* _PROMPT_
Repeat each record below exactly, dropping the pictures.

══ EXERCISE DATA

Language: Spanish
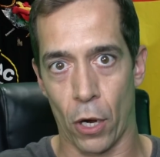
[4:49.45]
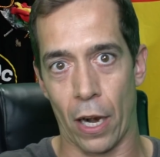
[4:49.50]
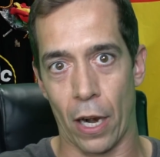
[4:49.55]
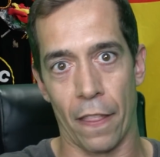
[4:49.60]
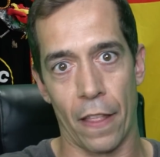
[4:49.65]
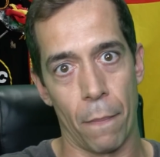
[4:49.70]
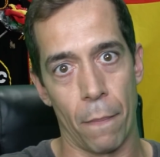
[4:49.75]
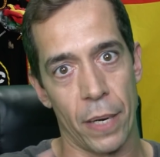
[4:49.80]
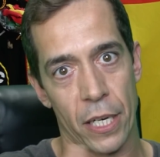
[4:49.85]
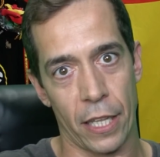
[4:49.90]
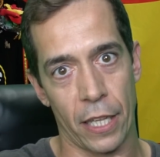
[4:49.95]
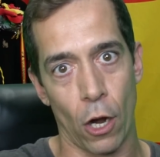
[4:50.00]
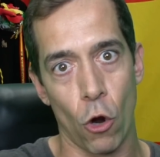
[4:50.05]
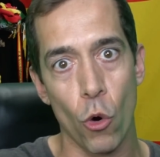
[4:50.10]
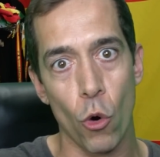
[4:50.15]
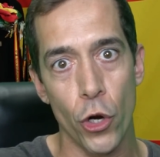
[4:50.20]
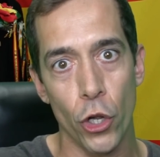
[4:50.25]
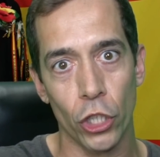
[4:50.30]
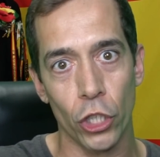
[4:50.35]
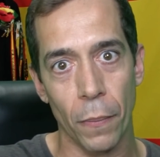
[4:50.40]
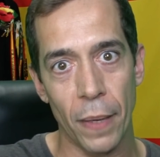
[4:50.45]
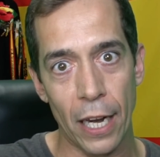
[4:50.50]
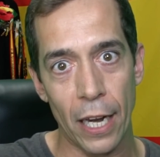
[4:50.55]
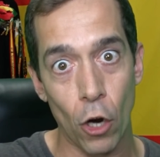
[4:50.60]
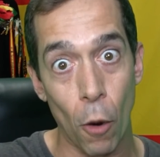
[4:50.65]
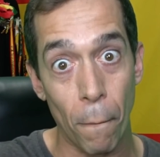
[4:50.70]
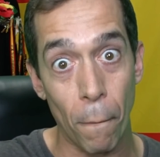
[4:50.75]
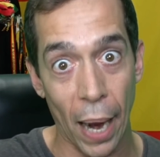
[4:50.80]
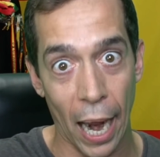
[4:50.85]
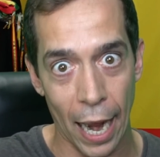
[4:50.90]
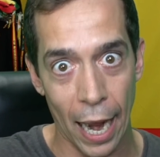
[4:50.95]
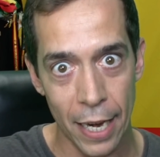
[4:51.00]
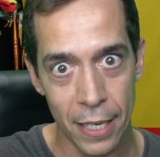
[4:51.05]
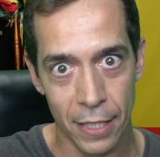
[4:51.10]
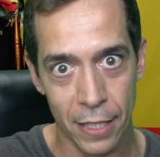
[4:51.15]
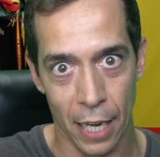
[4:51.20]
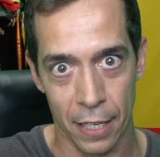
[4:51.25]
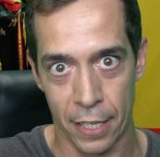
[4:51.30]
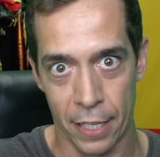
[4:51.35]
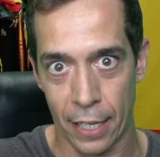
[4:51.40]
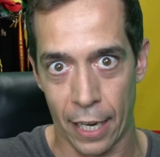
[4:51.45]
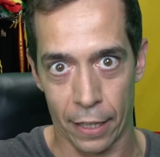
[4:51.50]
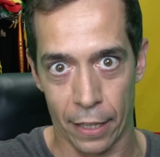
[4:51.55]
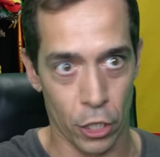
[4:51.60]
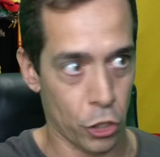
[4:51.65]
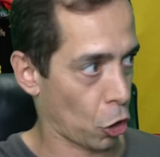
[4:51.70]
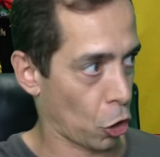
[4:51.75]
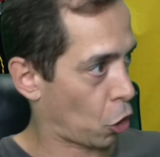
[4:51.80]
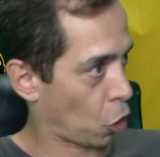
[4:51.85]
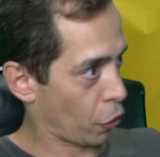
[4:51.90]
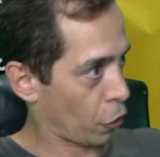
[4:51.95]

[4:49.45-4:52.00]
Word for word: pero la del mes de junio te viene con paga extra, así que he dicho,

════

* _ANSWER_
Language: Spanish
[4:49.45]
[4:49.50]
[4:49.55]
[4:49.60]
[4:49.65]
[4:49.70]
[4:49.75]
[4:49.80]
[4:49.85]
[4:49.90]
[4:49.95]
[4:50.00]
[4:50.05]
[4:50.10]
[4:50.15]
[4:50.20]
[4:50.25]
[4:50.30]
[4:50.35]
[4:50.40]
[4:50.45]
[4:50.50]
[4:50.55]
[4:50.60]
[4:50.65]
[4:50.70]
[4:50.75]
[4:50.80]
[4:50.85]
[4:50.90]
[4:50.95]
[4:51.00]
[4:51.05]
[4:51.10]
[4:51.15]
[4:51.20]
[4:51.25]
[4:51.30]
[4:51.35]
[4:51.40]
[4:51.45]
[4:51.50]
[4:51.55]
[4:51.60]
[4:51.65]
[4:51.70]
[4:51.75]
[4:51.80]
[4:51.85]
[4:51.90]
[4:51.95]

[4:49.45-4:52.00]
Word for word: pero la del mes de junio te viene con paga extra, así que he dicho,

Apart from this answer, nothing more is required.